If we take a look at the Microsoft Intune portal, we can confirm, that's true.

Create another image version
To round things up I am going to create another, updated version of our image. So, in Nerdio I've started the image VM again. In this case I want to apply some customizations to our image. To keep things simple, I've decided to use some of the Nerdio built-in actions and app installations.

If we scroll down, we also have to choose the type of our version incrementation.

Here in this example, I've decided, that I want to keep the current image as a backup. Again, don't forget to make sure the Enable for Cloud PCsbox is checked.

And here we go. After another hour our image was built and uploaded. Now the version 2.0.0 is ready to be used in our provisioning policies.

Closing words
And that's it.

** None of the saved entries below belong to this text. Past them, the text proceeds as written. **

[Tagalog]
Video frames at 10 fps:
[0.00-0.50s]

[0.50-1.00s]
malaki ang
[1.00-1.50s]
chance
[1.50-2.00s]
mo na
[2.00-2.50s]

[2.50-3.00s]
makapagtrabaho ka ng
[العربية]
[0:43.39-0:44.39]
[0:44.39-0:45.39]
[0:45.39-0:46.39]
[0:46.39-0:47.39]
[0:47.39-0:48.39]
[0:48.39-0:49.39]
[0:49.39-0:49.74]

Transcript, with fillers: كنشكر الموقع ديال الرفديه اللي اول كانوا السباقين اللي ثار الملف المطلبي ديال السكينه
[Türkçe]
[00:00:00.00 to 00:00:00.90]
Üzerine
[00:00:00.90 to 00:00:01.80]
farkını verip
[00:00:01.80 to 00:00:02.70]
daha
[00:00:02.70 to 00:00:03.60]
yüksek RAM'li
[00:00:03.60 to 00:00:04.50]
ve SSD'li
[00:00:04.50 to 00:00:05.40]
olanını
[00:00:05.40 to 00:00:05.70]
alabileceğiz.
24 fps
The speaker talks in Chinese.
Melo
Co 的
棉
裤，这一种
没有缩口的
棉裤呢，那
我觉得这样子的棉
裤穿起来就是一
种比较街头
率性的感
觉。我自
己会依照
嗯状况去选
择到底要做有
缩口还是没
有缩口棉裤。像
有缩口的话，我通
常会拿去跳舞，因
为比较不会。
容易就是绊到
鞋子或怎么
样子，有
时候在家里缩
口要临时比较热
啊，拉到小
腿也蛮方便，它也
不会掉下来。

With just a few clicks, Nerdio takes you from a marketplace image to a fully customized, versioned, and Intune-ready Cloud PC image. No scripts to maintain, no pipelines to debug.
What I personally appreciate most is how easy it is to iterate. Need to add an app or apply a new optimization? Just spin up the image VM again, make your changes, and publish a new version. The entire process stays structured and traceable without requiring any automation knowledge from your team.
If you're already running Nerdio Manager in your environment or not, give the image management a try. It might just save you a few hours every month.